HOW TO COMPLETE THIS TASK> Leaving out all pictures, return exactly the lines from the one that contains "(3.36 s to 3.84 s)" through the end of the data below.

[Source records]

______

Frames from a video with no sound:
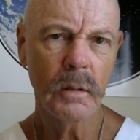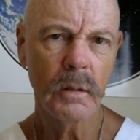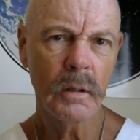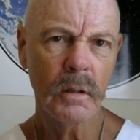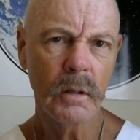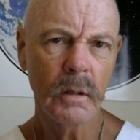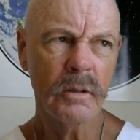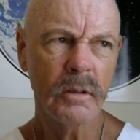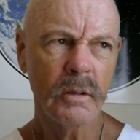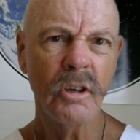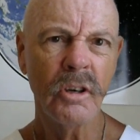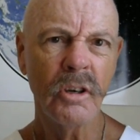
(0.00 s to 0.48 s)

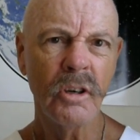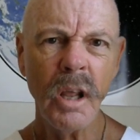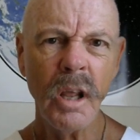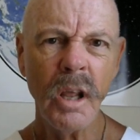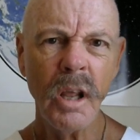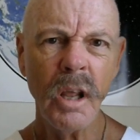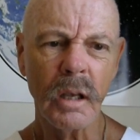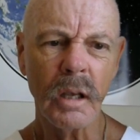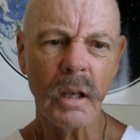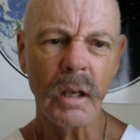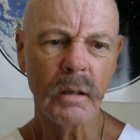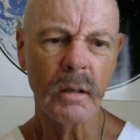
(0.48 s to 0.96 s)
It's
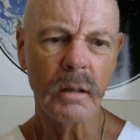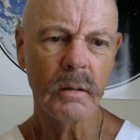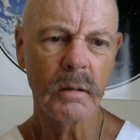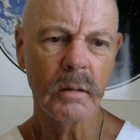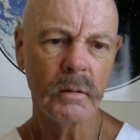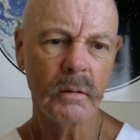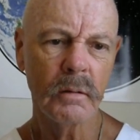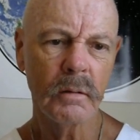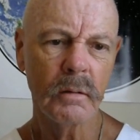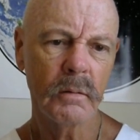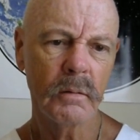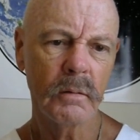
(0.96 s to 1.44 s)
dirty.
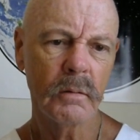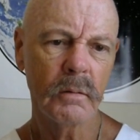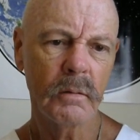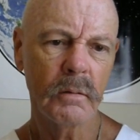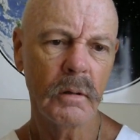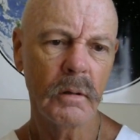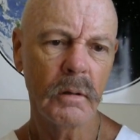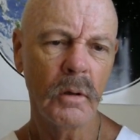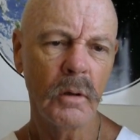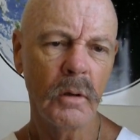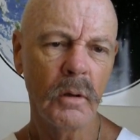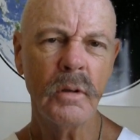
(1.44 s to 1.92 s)

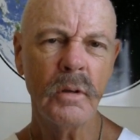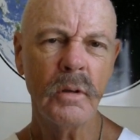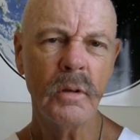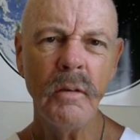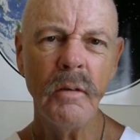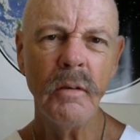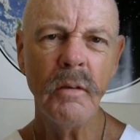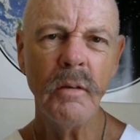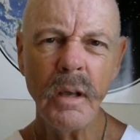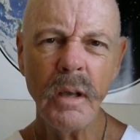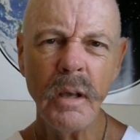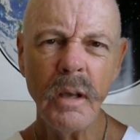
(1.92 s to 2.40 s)
No
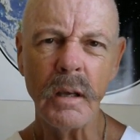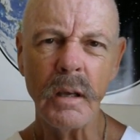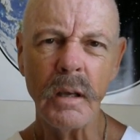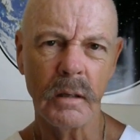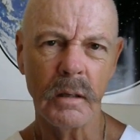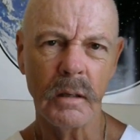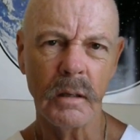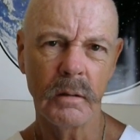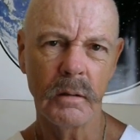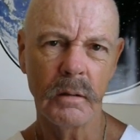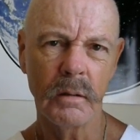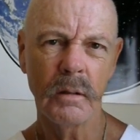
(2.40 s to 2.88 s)
TV.
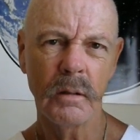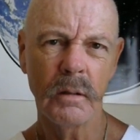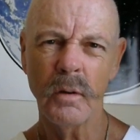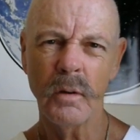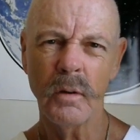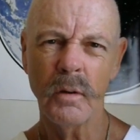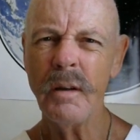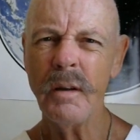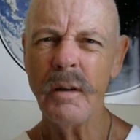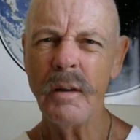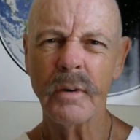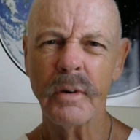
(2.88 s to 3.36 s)

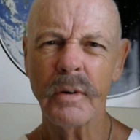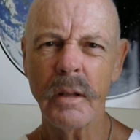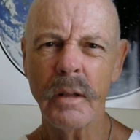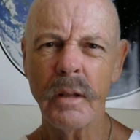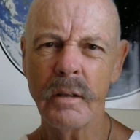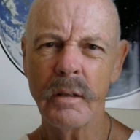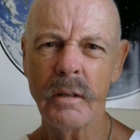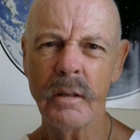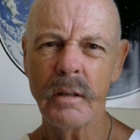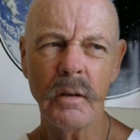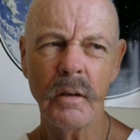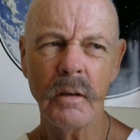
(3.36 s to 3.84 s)
Don't eat in front of
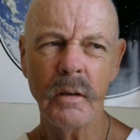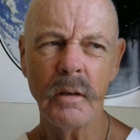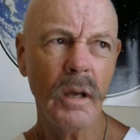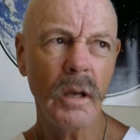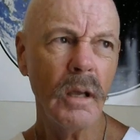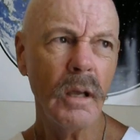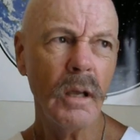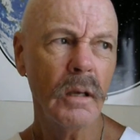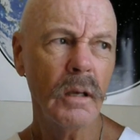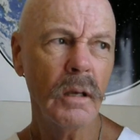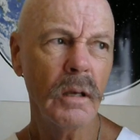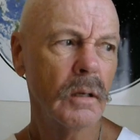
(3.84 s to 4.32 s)
the
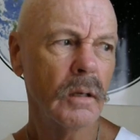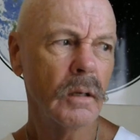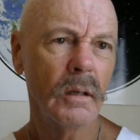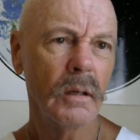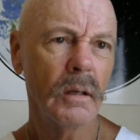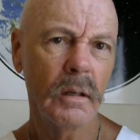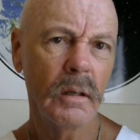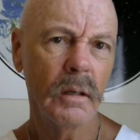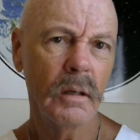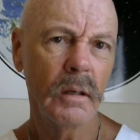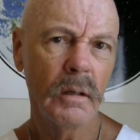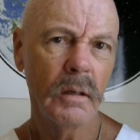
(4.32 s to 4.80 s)
TV.
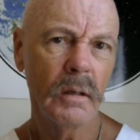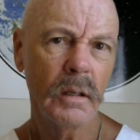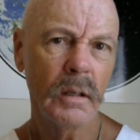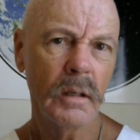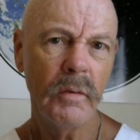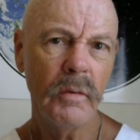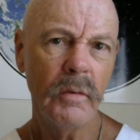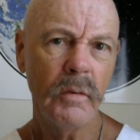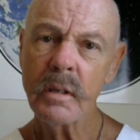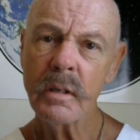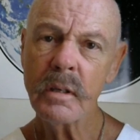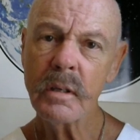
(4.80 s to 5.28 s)

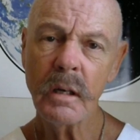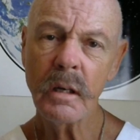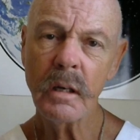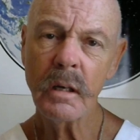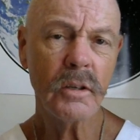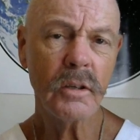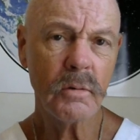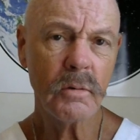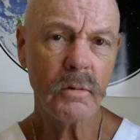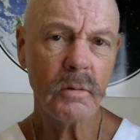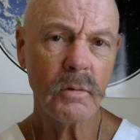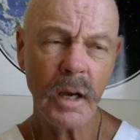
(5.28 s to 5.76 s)
TV is going to
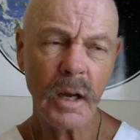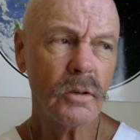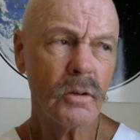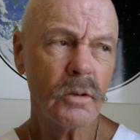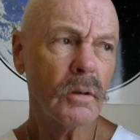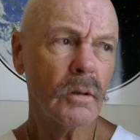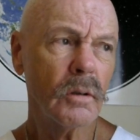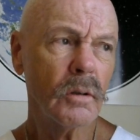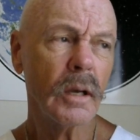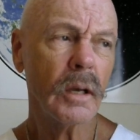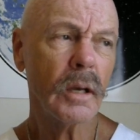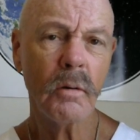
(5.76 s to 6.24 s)
distract
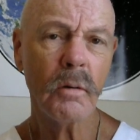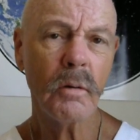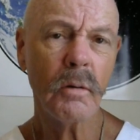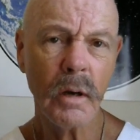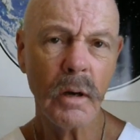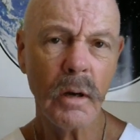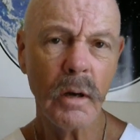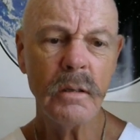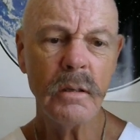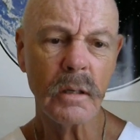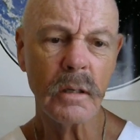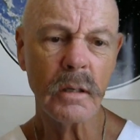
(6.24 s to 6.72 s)
you like
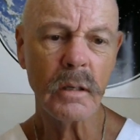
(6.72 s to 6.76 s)
crazy.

______

RESULT>
(3.36 s to 3.84 s)
Don't eat in front of
(3.84 s to 4.32 s)
the
(4.32 s to 4.80 s)
TV.
(4.80 s to 5.28 s)

(5.28 s to 5.76 s)
TV is going to
(5.76 s to 6.24 s)
distract
(6.24 s to 6.72 s)
you like
(6.72 s to 6.76 s)
crazy.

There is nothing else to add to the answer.